• _Directions_
From the entries below, please output exactly the lines starting at the one containing "[11:12.07-11:12.97]" and ending at the one containing "Verbatim transcript: esto", both included.

• _Material for this exercise_
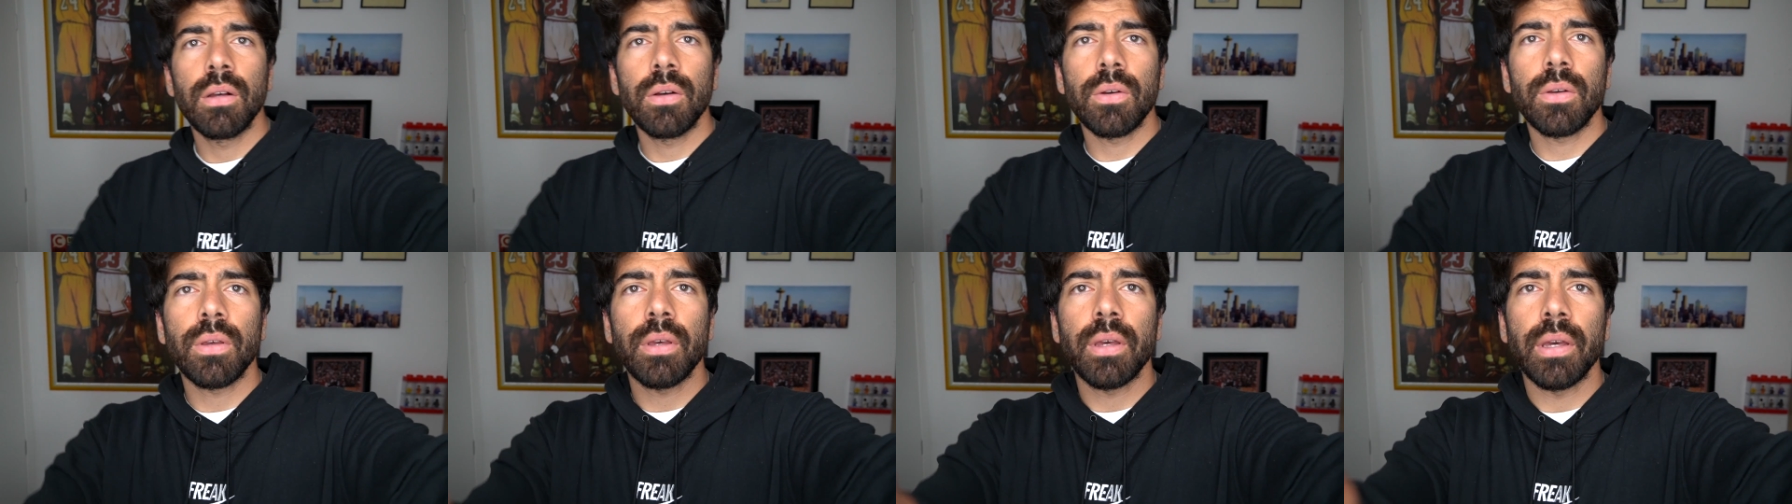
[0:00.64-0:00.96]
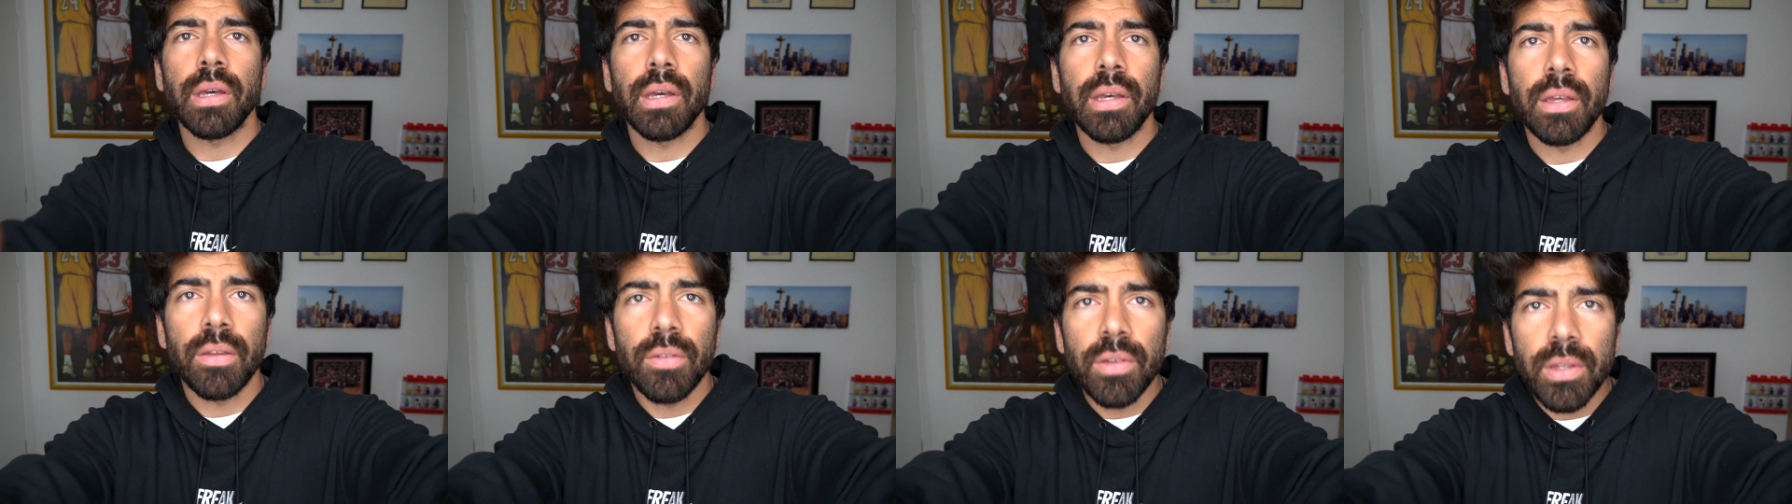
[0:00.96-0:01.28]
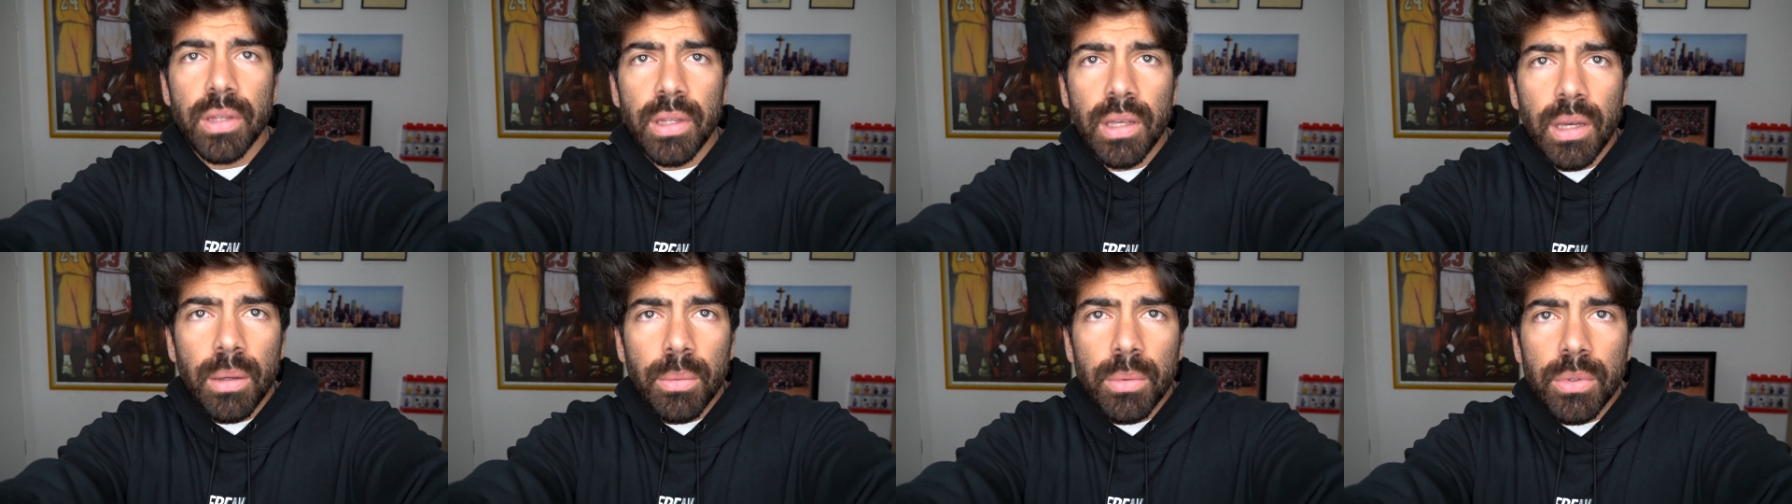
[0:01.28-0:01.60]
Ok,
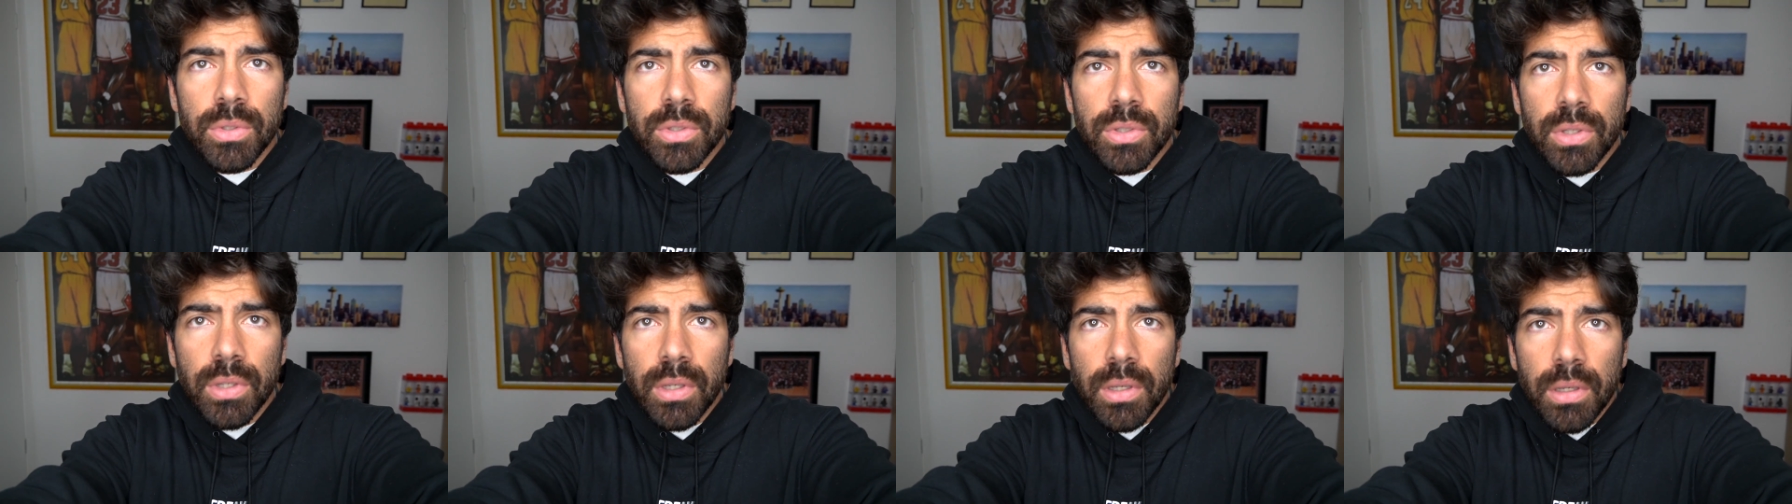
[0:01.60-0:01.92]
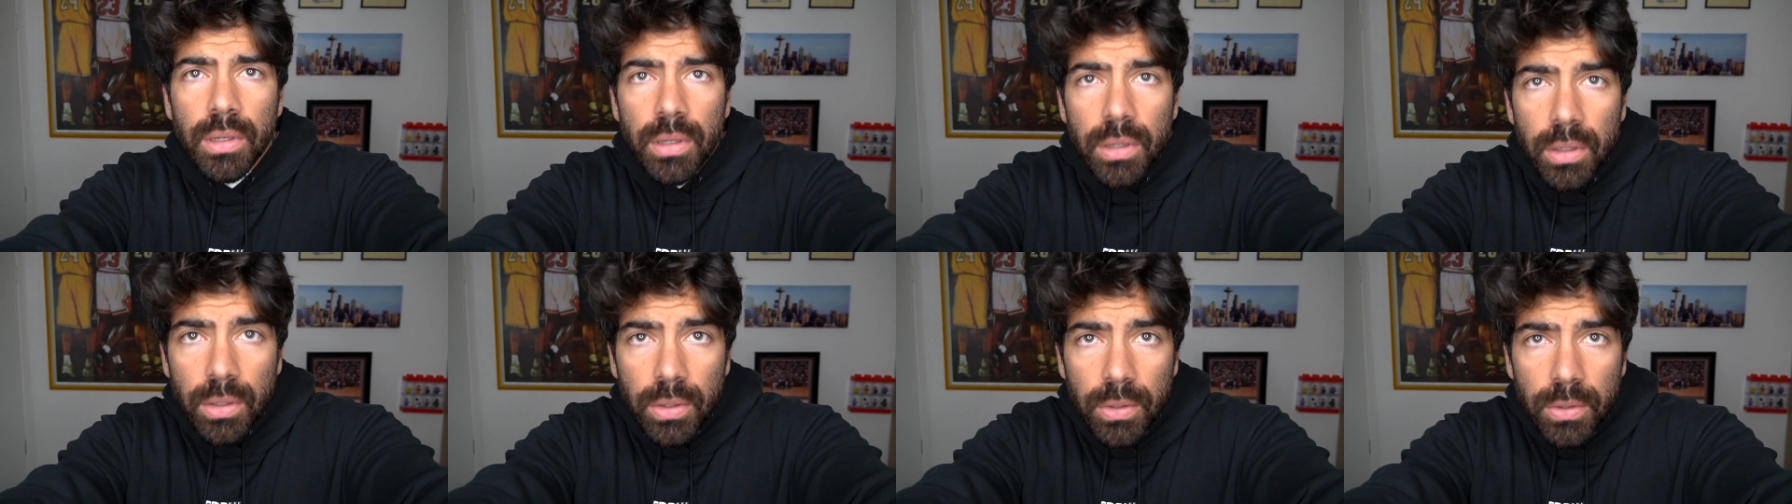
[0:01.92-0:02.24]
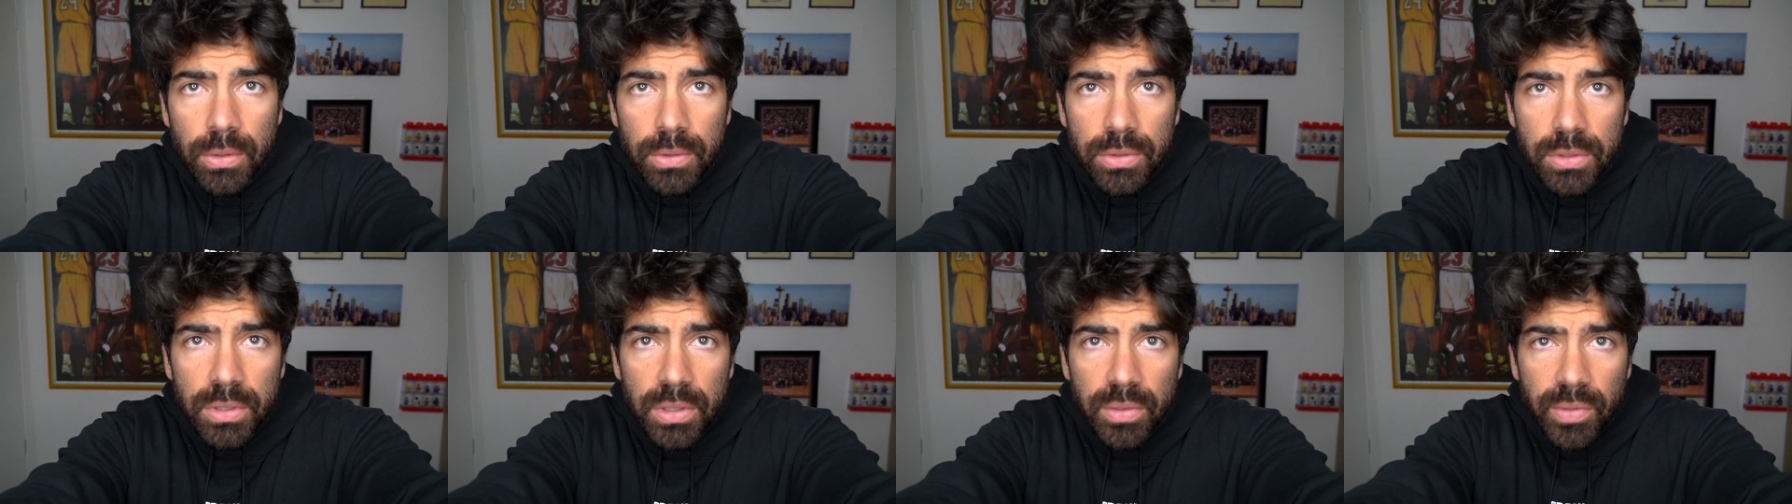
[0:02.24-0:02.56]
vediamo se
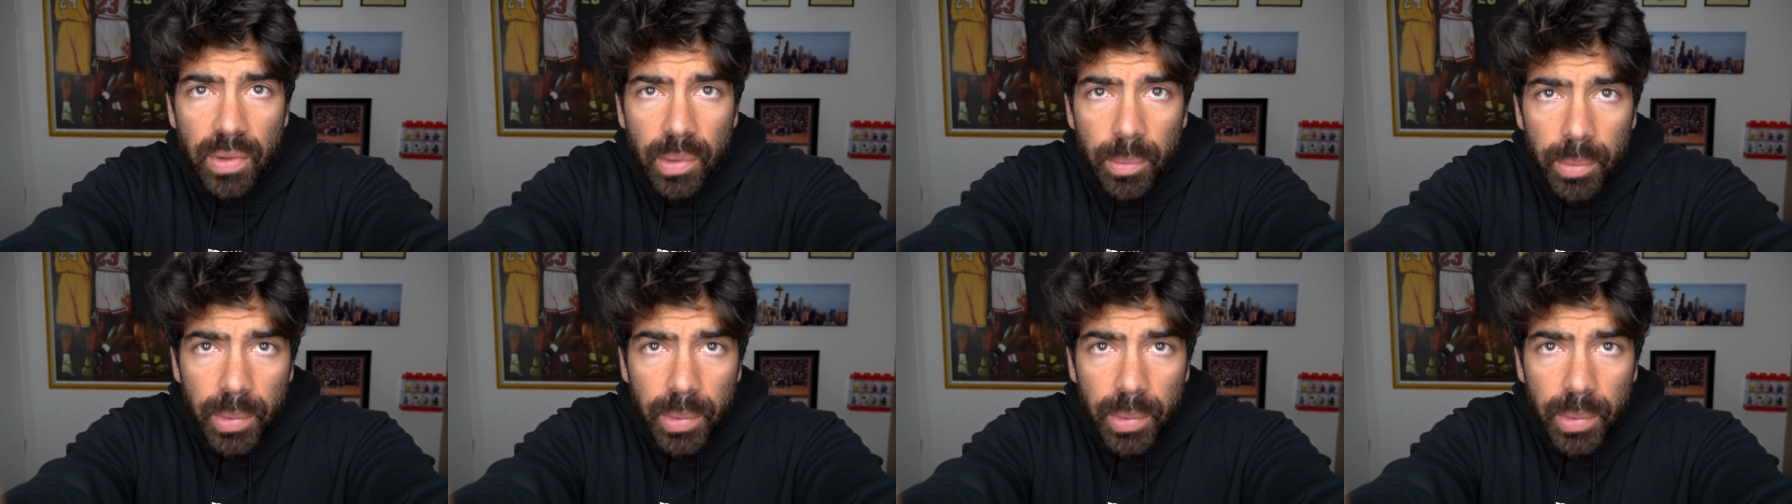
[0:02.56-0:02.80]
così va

---

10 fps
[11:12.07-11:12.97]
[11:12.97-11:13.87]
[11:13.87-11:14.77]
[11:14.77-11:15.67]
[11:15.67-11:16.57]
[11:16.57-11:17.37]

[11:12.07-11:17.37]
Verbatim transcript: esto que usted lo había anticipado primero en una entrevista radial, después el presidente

• _Solution to the problem_
[11:12.07-11:12.97]
[11:12.97-11:13.87]
[11:13.87-11:14.77]
[11:14.77-11:15.67]
[11:15.67-11:16.57]
[11:16.57-11:17.37]

[11:12.07-11:17.37]
Verbatim transcript: esto que usted lo había anticipado primero en una entrevista radial, después el presidente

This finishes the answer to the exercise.